Ising fluids in an external magnetic field: an integral equation approach

TL;DR

This study investigates the phase behavior of Ising spin fluids under an external magnetic field using an integral equation approach, revealing how interaction parameters influence phase diagram topology and critical phenomena.

Contribution

It introduces an efficient integral equation method with a soft mean spherical approximation to analyze Ising fluids in magnetic fields, exploring a wide parameter space and comparing with other theories.

Findings

Phase diagrams vary with interaction ratios and screening lengths.

Critical temperature behavior depends on magnetic field and interaction parameters.
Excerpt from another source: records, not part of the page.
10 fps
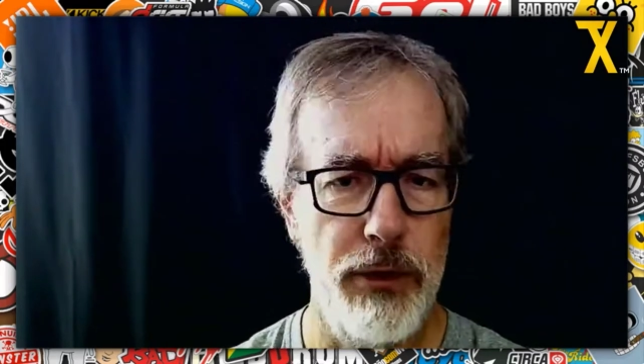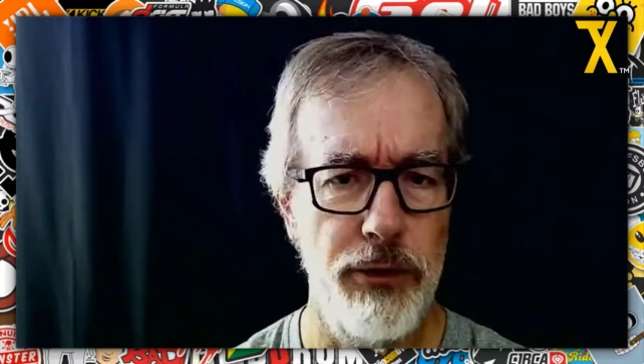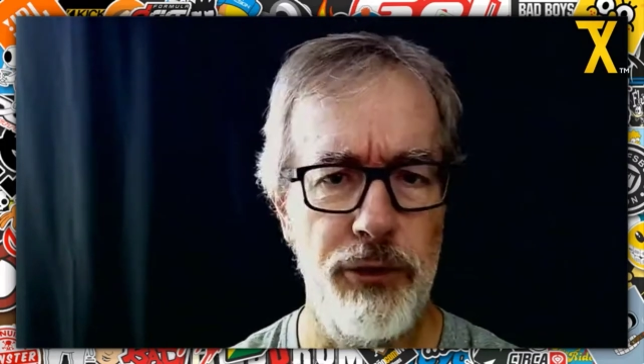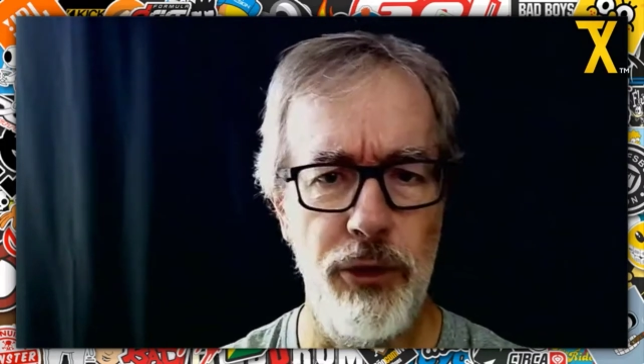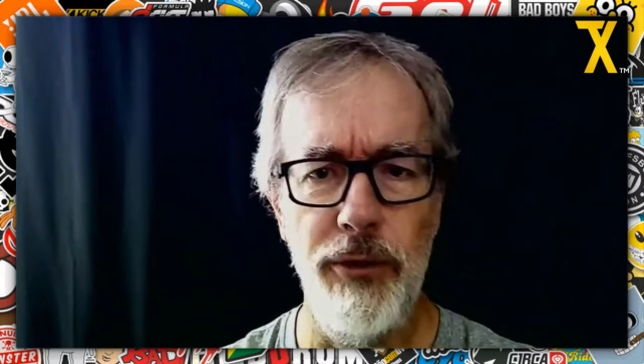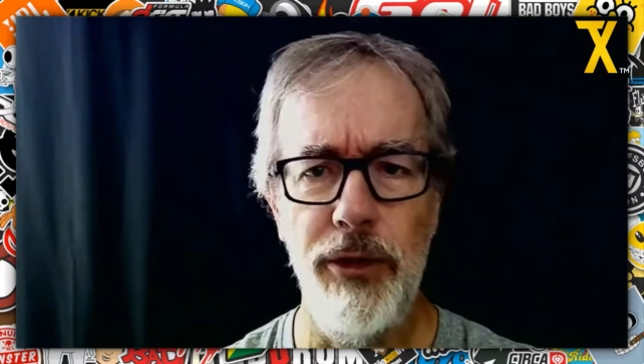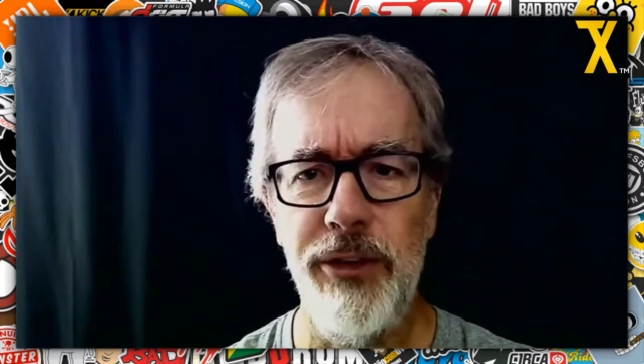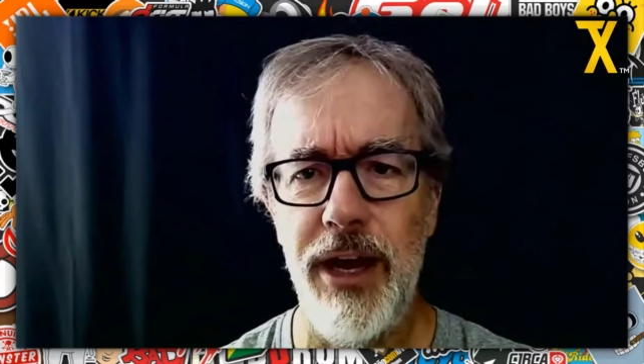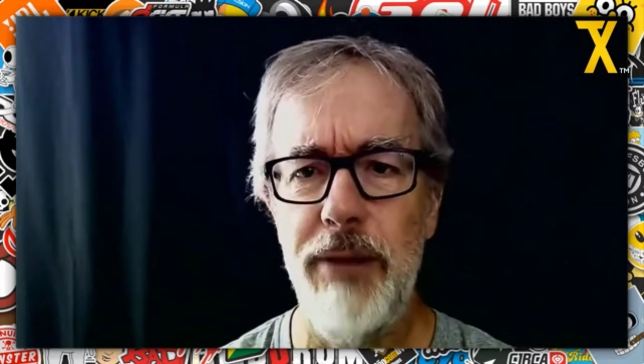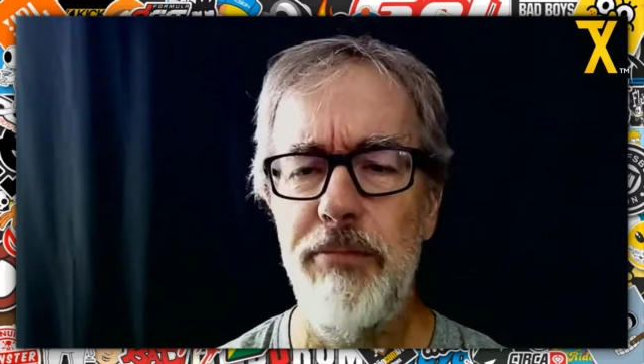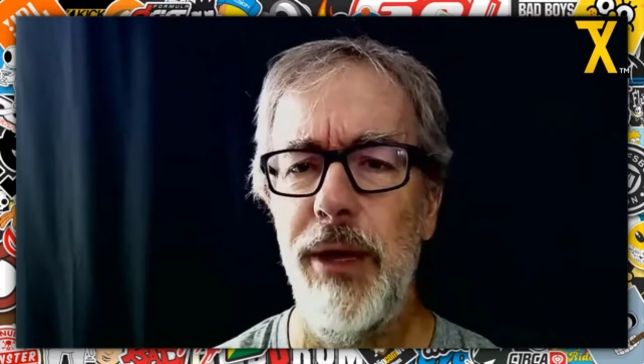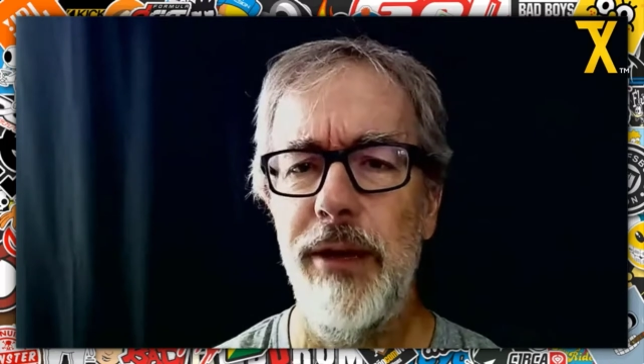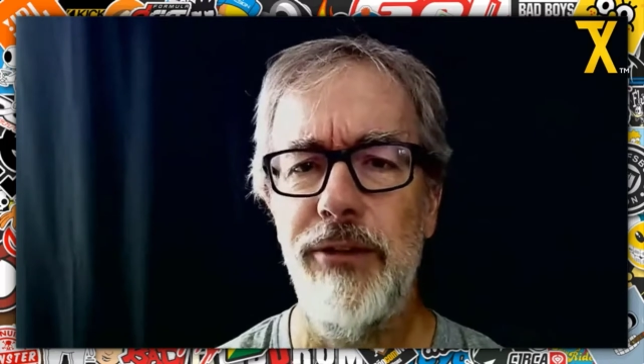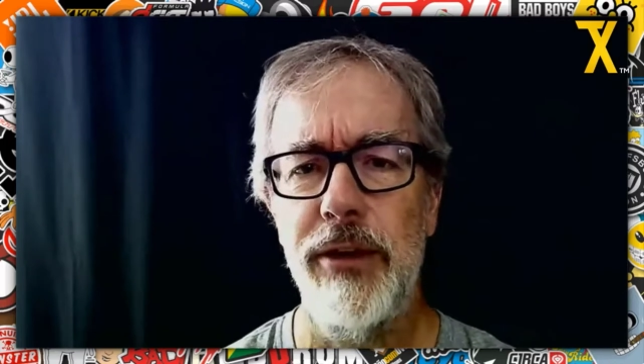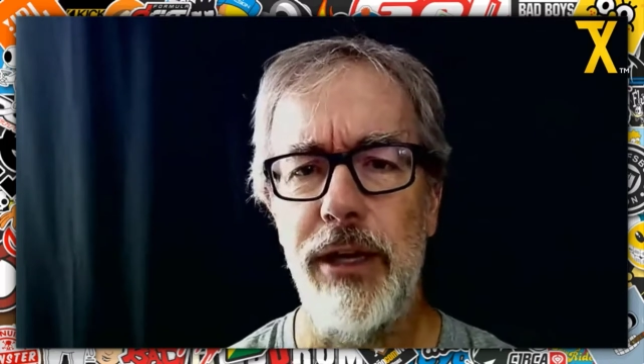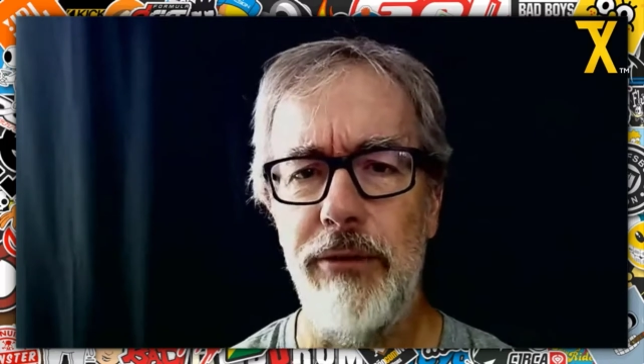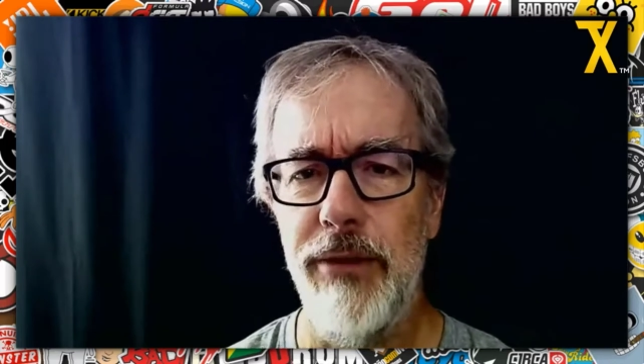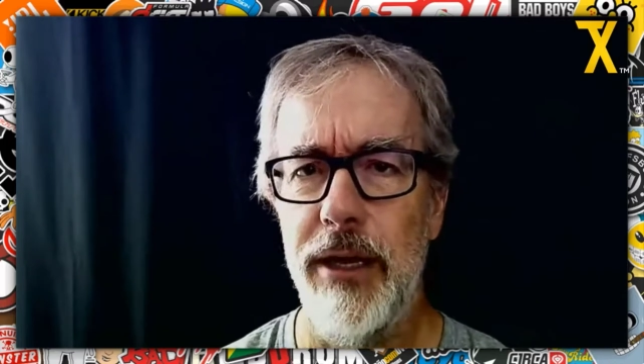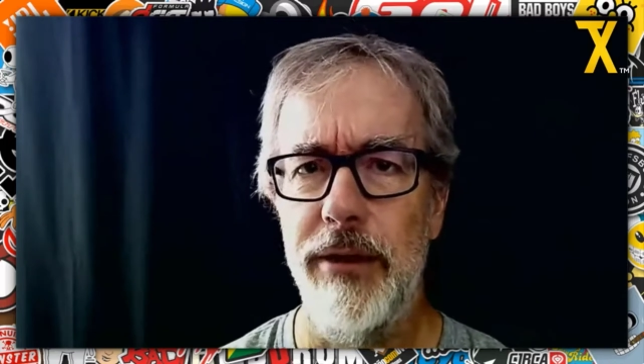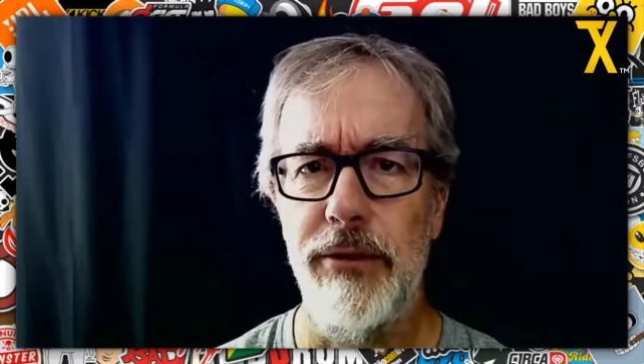Server-side pixel
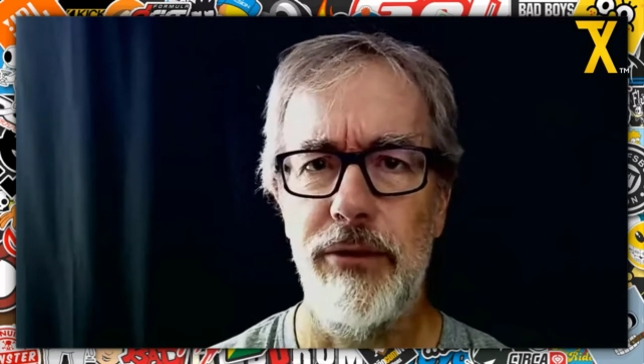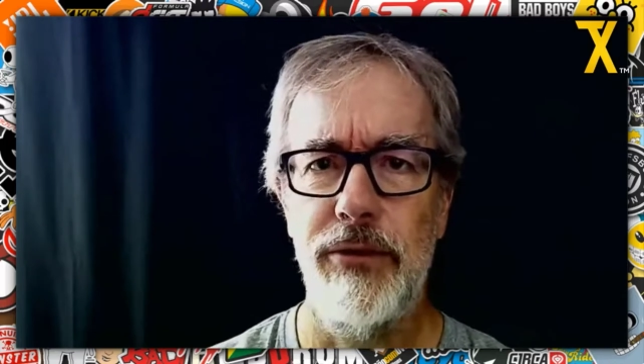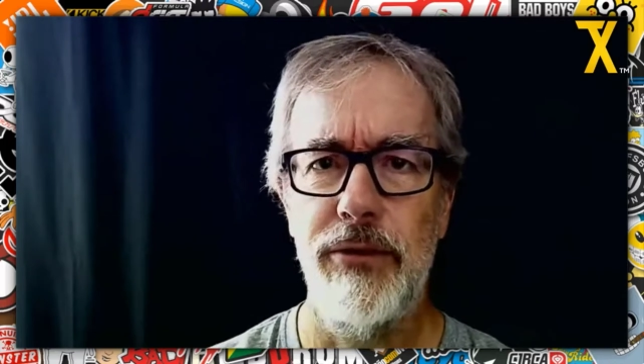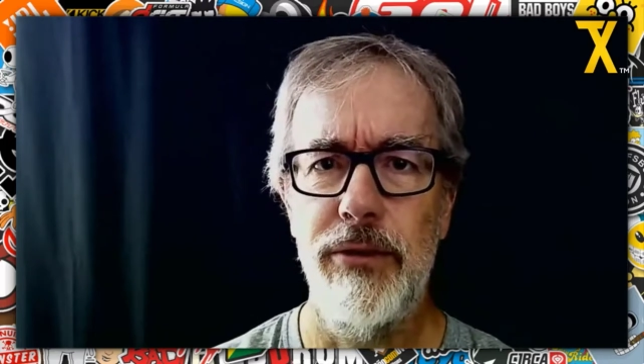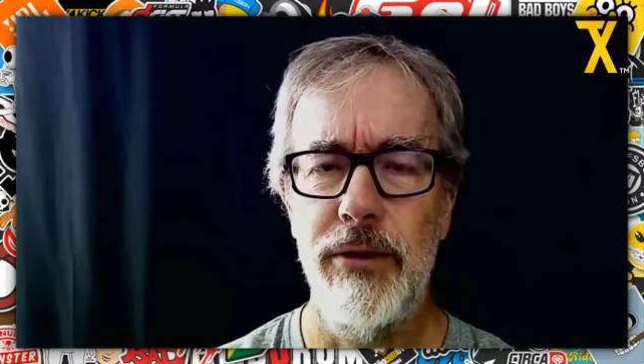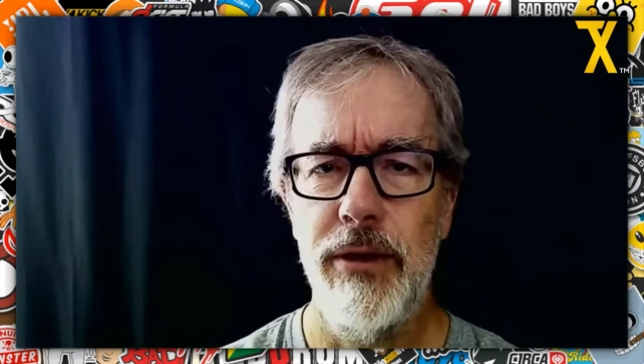events,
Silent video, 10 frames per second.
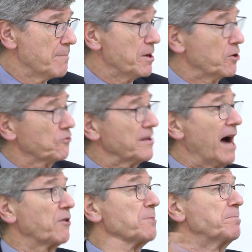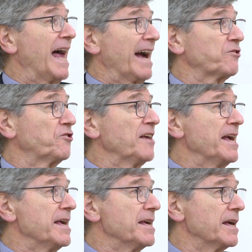because now the Black
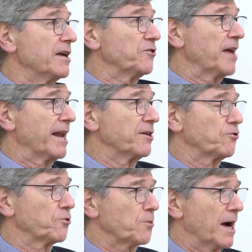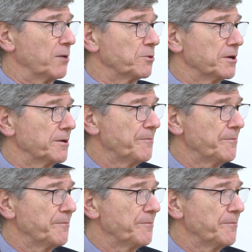Sea is getting surrounded.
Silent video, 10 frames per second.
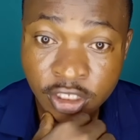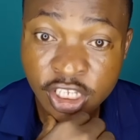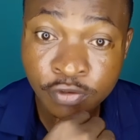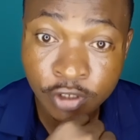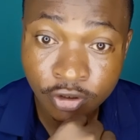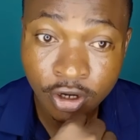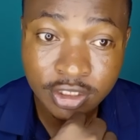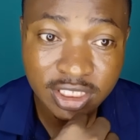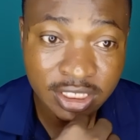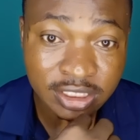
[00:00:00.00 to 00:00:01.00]
He will
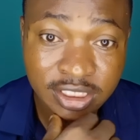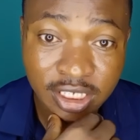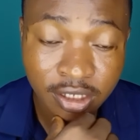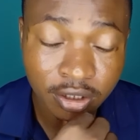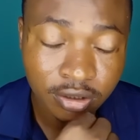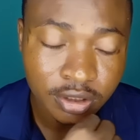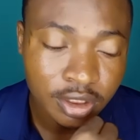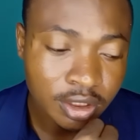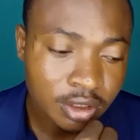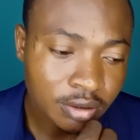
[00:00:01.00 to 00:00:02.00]
rot in jail.
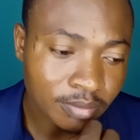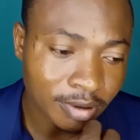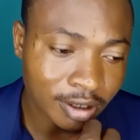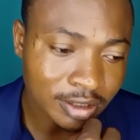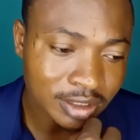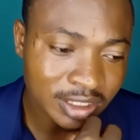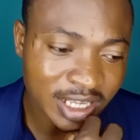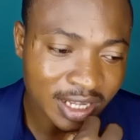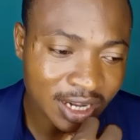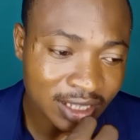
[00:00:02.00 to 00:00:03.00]
But
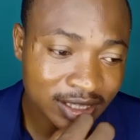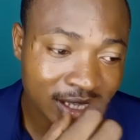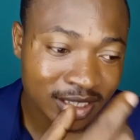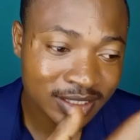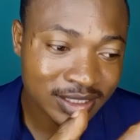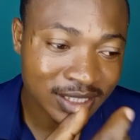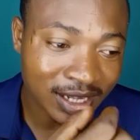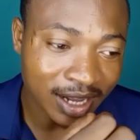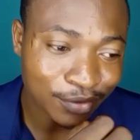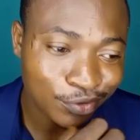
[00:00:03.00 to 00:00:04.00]
there are things
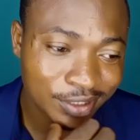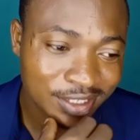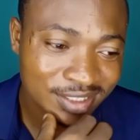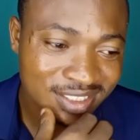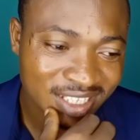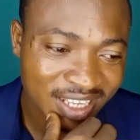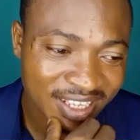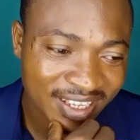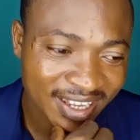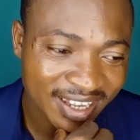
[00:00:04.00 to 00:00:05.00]
that I wouldn't
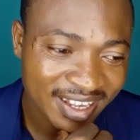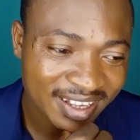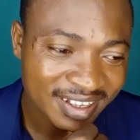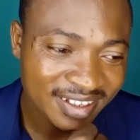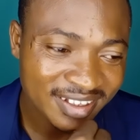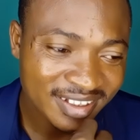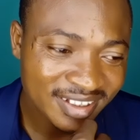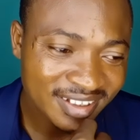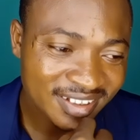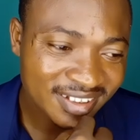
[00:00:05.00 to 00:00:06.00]
say here.
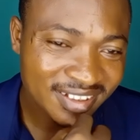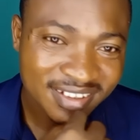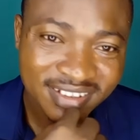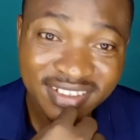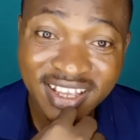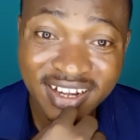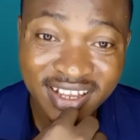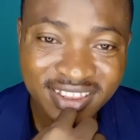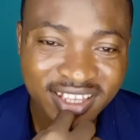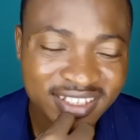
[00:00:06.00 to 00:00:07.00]
There
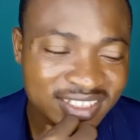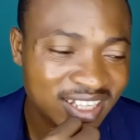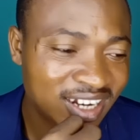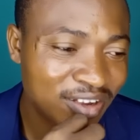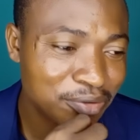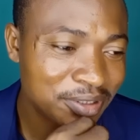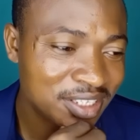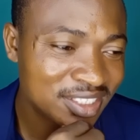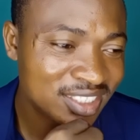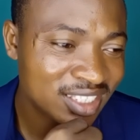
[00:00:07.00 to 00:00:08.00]
are things that I
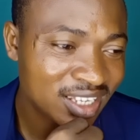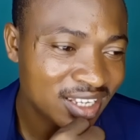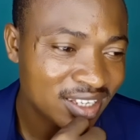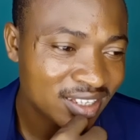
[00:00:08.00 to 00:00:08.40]
wouldn't say.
Mean spherical approximation outperforms mean field theory for short-range potentials.

Abstract

The phase behavior of Ising spin fluids is studied in the presence of an external magnetic field with the integral equation method. The calculations are performed on the basis of a soft mean spherical approximation using an efficient algorithm for solving the coupled set of the Ornstein-Zernike equations, the closure relations, and the external field constraint. The phase diagrams are obtained in the whole thermodynamic space including the magnetic field $H$ for a wide class of Ising fluid models with various ratios $R$ for the strengths of magnetic to nonmagnetic Yukawa-like interactions. The influence of varying the inverse screening lengths $z_1$ and $z_2$, corresponding to the magnetic and nonmagnetic Yukawa parts of the potential, is investigated too. It is shown that changes in $R$ as well as in $z_1$ and $z_2$ can lead to different topologies of the phase diagrams. In particular, depending on the value of $R$, the critical temperature of the liquid-gas transition either decreases monotonically, behaves nonmonotonically, or increases monotonically with increasing $H$. The para-ferro magnetic transition is also affected by changes in $R$ and the screening lengths. At H=0, the Ising fluid maps onto a simple model of a symmetric nonmagnetic binary mixture. For $H \to \infty$, it reduces to a pure nonmagnetic fluid. The results are compared with available simulations and the predictions of other theoretical methods. It is demonstrated, that the mean spherical approximation appears to be more accurate compared with mean field theory, especially for systems with short ranged attraction potentials (when $z_1$ and $z_2$ are large). In the Kac limit $z_1,z_2 \to +0$, both approaches tend to nearly the same results.